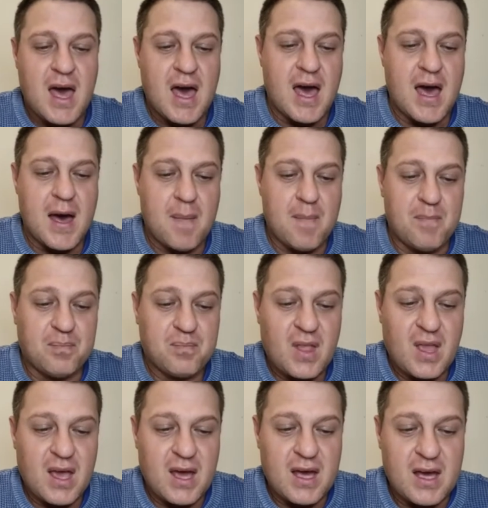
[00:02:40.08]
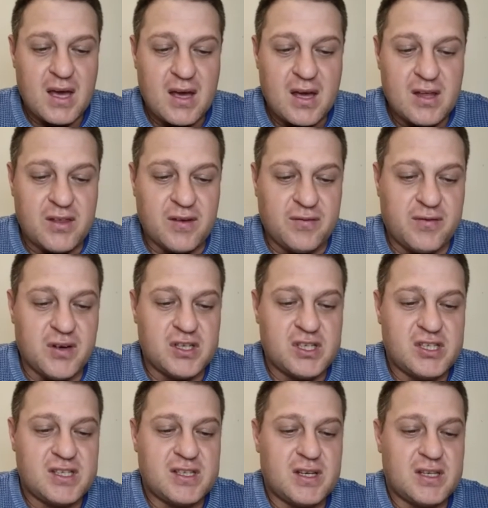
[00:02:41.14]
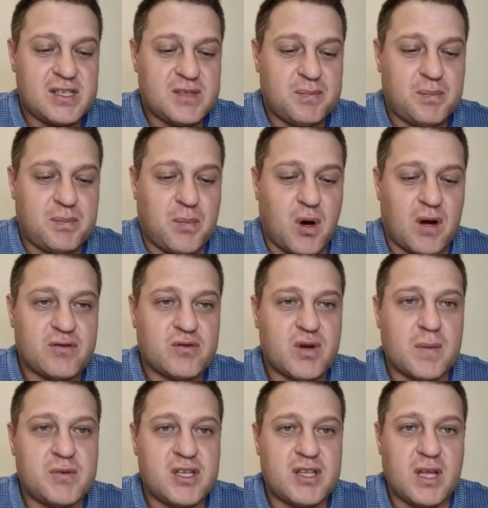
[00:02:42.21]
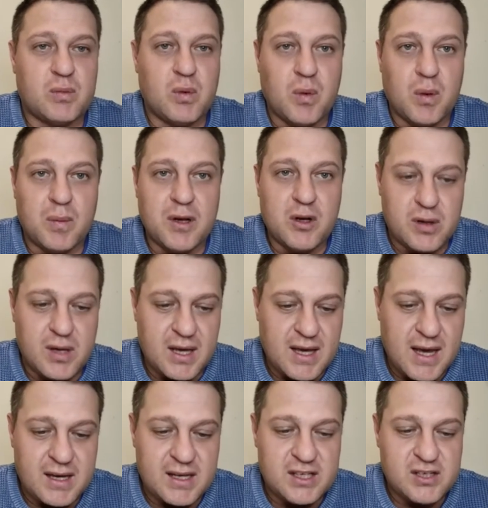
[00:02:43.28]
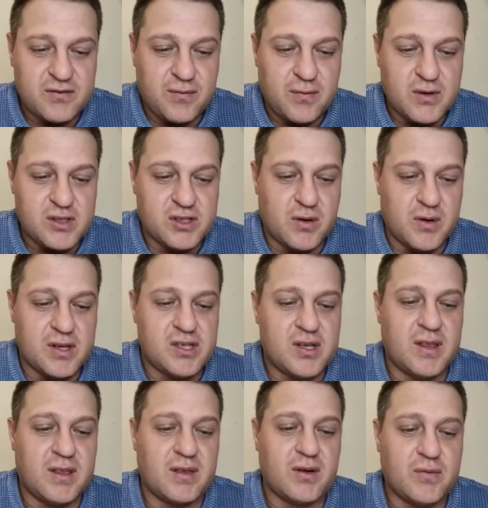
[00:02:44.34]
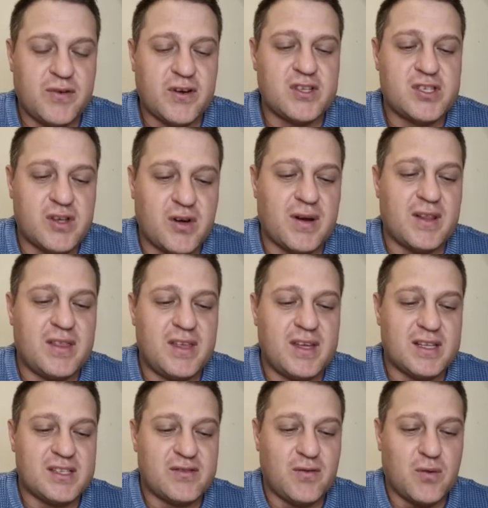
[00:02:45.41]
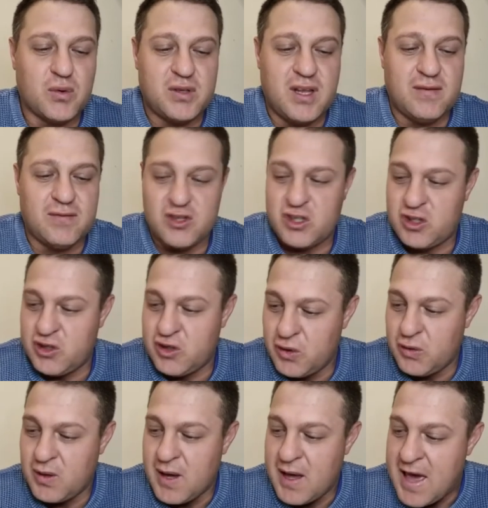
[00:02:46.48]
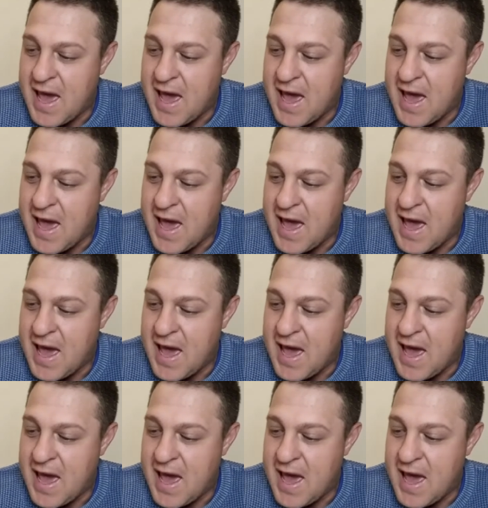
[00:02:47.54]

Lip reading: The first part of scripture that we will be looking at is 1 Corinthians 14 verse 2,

○ ○ ○ ○ ○ ○ ○

*Your assignment*:
You are asked to output the records precisely as they appear, minus any pictures.

*Result for this exercise*:
[00:02:40.08]
[00:02:41.14]
[00:02:42.21]
[00:02:43.28]
[00:02:44.34]
[00:02:45.41]
[00:02:46.48]
[00:02:47.54]

Lip reading: The first part of scripture that we will be looking at is 1 Corinthians 14 verse 2,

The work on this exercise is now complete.